- [Task item]:
Please produce an exact copy of only the lines from the one with "[00:00:51.04]" through the last one of the material, without pictures.

● ● ● ● ●

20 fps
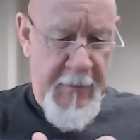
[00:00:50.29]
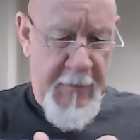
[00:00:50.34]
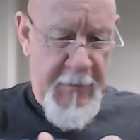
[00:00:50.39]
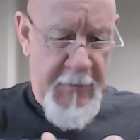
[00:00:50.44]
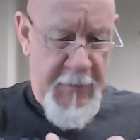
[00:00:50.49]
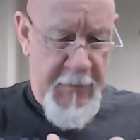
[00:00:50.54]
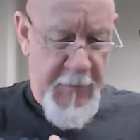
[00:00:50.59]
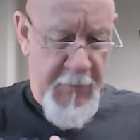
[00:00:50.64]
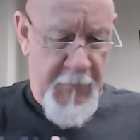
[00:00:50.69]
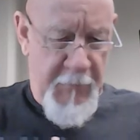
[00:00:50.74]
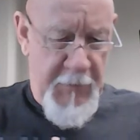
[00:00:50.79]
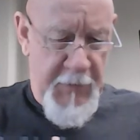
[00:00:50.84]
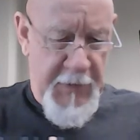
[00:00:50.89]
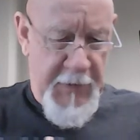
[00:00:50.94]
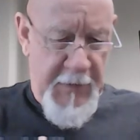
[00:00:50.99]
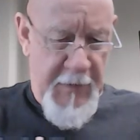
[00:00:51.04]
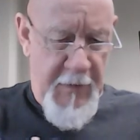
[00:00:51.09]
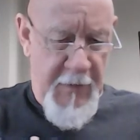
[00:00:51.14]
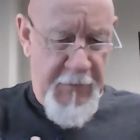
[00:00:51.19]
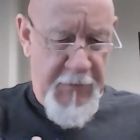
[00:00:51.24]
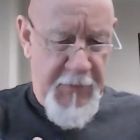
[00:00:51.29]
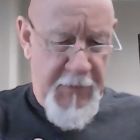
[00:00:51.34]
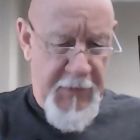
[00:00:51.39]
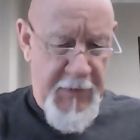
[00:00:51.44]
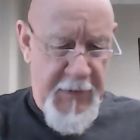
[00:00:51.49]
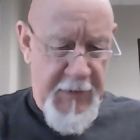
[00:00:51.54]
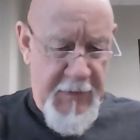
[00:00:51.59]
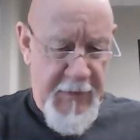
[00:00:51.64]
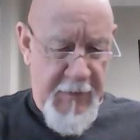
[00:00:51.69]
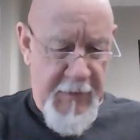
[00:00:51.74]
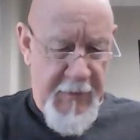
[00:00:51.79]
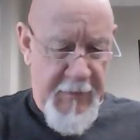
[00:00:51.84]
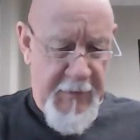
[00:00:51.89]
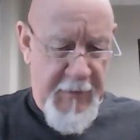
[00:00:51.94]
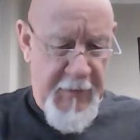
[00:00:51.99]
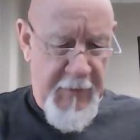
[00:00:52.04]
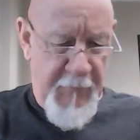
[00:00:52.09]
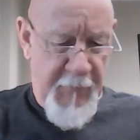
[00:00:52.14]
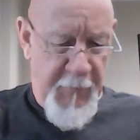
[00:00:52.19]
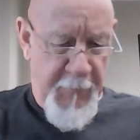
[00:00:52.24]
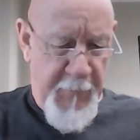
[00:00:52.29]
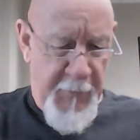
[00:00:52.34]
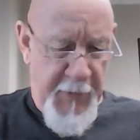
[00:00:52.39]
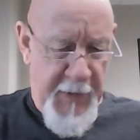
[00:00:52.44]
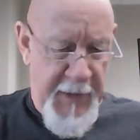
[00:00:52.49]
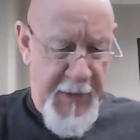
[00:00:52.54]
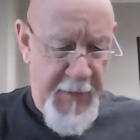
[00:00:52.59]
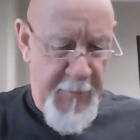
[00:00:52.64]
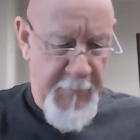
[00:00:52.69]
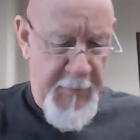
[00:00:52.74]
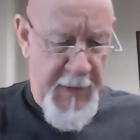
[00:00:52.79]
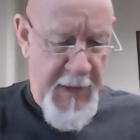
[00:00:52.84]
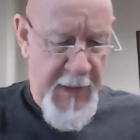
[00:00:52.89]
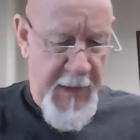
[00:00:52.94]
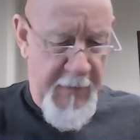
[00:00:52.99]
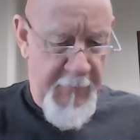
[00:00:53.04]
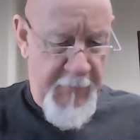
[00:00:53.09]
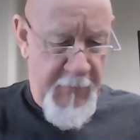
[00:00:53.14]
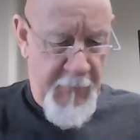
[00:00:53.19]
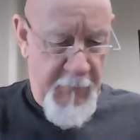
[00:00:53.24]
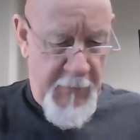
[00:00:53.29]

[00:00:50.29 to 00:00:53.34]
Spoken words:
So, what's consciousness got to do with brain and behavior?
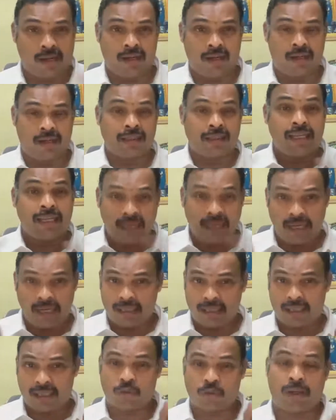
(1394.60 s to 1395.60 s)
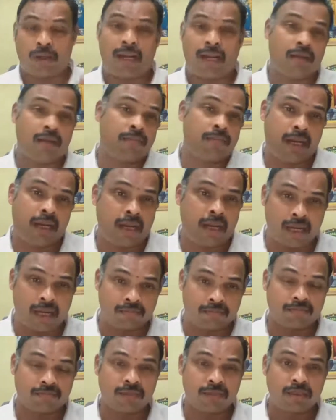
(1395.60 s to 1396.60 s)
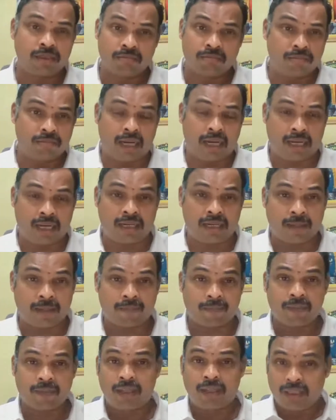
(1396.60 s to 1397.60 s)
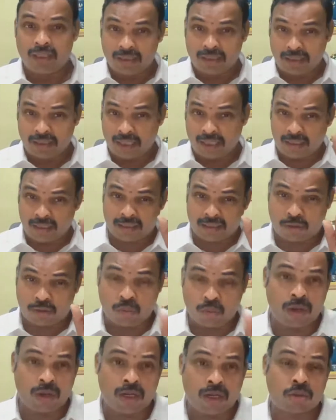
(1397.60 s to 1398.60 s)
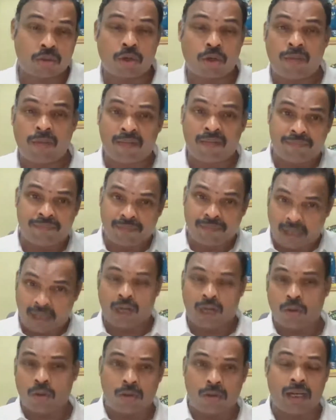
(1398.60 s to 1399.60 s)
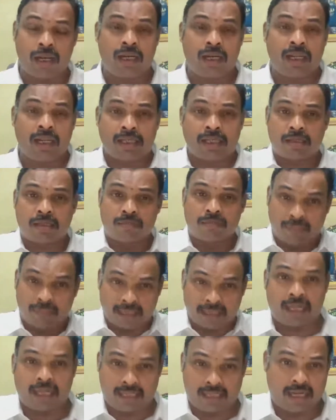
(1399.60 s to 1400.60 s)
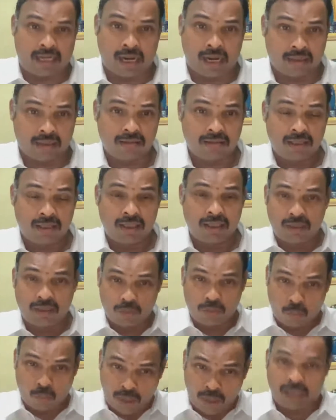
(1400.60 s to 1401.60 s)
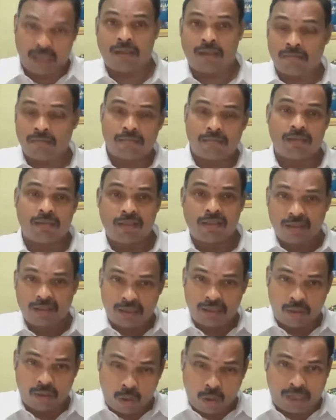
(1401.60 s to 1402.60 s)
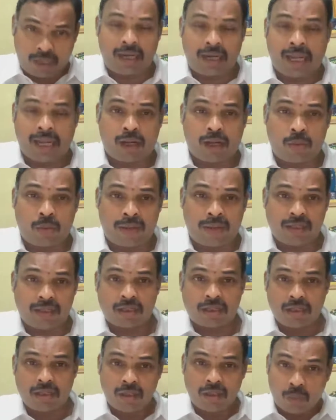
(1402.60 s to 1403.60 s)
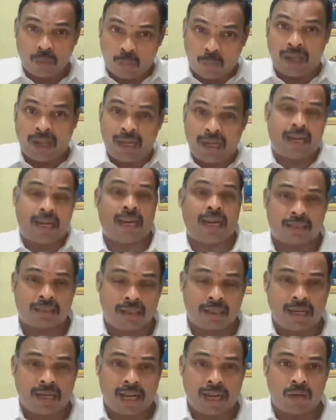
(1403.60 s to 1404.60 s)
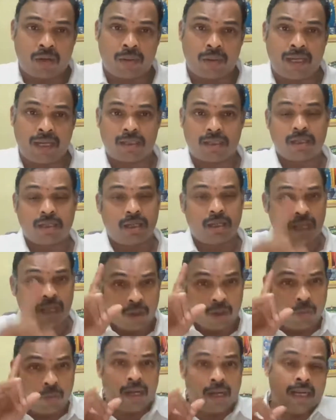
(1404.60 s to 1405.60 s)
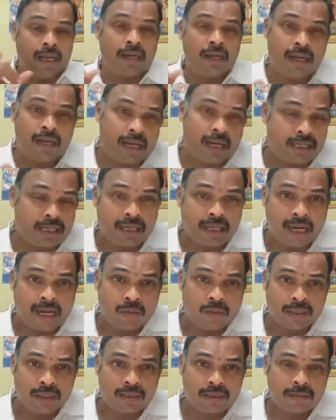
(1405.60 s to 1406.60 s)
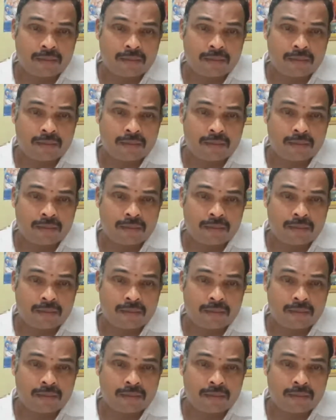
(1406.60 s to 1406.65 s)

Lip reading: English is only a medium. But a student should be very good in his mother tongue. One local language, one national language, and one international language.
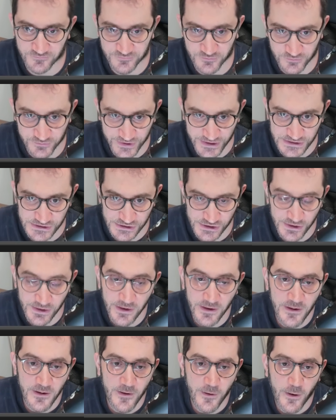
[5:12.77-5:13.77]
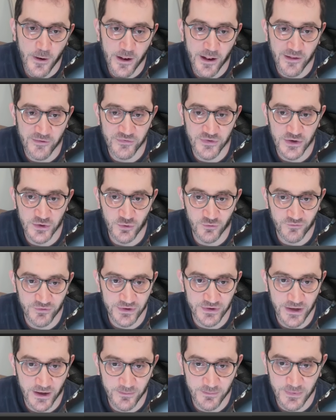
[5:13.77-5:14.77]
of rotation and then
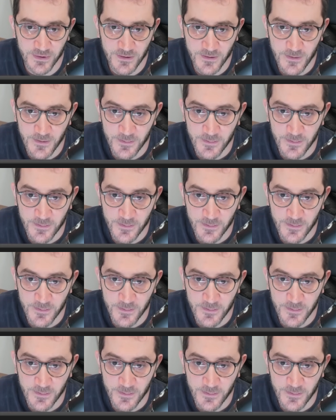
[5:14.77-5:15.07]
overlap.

● ● ● ● ●

- [Solution to this task]:
[00:00:51.04]
[00:00:51.09]
[00:00:51.14]
[00:00:51.19]
[00:00:51.24]
[00:00:51.29]
[00:00:51.34]
[00:00:51.39]
[00:00:51.44]
[00:00:51.49]
[00:00:51.54]
[00:00:51.59]
[00:00:51.64]
[00:00:51.69]
[00:00:51.74]
[00:00:51.79]
[00:00:51.84]
[00:00:51.89]
[00:00:51.94]
[00:00:51.99]
[00:00:52.04]
[00:00:52.09]
[00:00:52.14]
[00:00:52.19]
[00:00:52.24]
[00:00:52.29]
[00:00:52.34]
[00:00:52.39]
[00:00:52.44]
[00:00:52.49]
[00:00:52.54]
[00:00:52.59]
[00:00:52.64]
[00:00:52.69]
[00:00:52.74]
[00:00:52.79]
[00:00:52.84]
[00:00:52.89]
[00:00:52.94]
[00:00:52.99]
[00:00:53.04]
[00:00:53.09]
[00:00:53.14]
[00:00:53.19]
[00:00:53.24]
[00:00:53.29]

[00:00:50.29 to 00:00:53.34]
Spoken words:
So, what's consciousness got to do with brain and behavior?
(1394.60 s to 1395.60 s)
(1395.60 s to 1396.60 s)
(1396.60 s to 1397.60 s)
(1397.60 s to 1398.60 s)
(1398.60 s to 1399.60 s)
(1399.60 s to 1400.60 s)
(1400.60 s to 1401.60 s)
(1401.60 s to 1402.60 s)
(1402.60 s to 1403.60 s)
(1403.60 s to 1404.60 s)
(1404.60 s to 1405.60 s)
(1405.60 s to 1406.60 s)
(1406.60 s to 1406.65 s)

Lip reading: English is only a medium. But a student should be very good in his mother tongue. One local language, one national language, and one international language.
[5:12.77-5:13.77]
[5:13.77-5:14.77]
of rotation and then
[5:14.77-5:15.07]
overlap.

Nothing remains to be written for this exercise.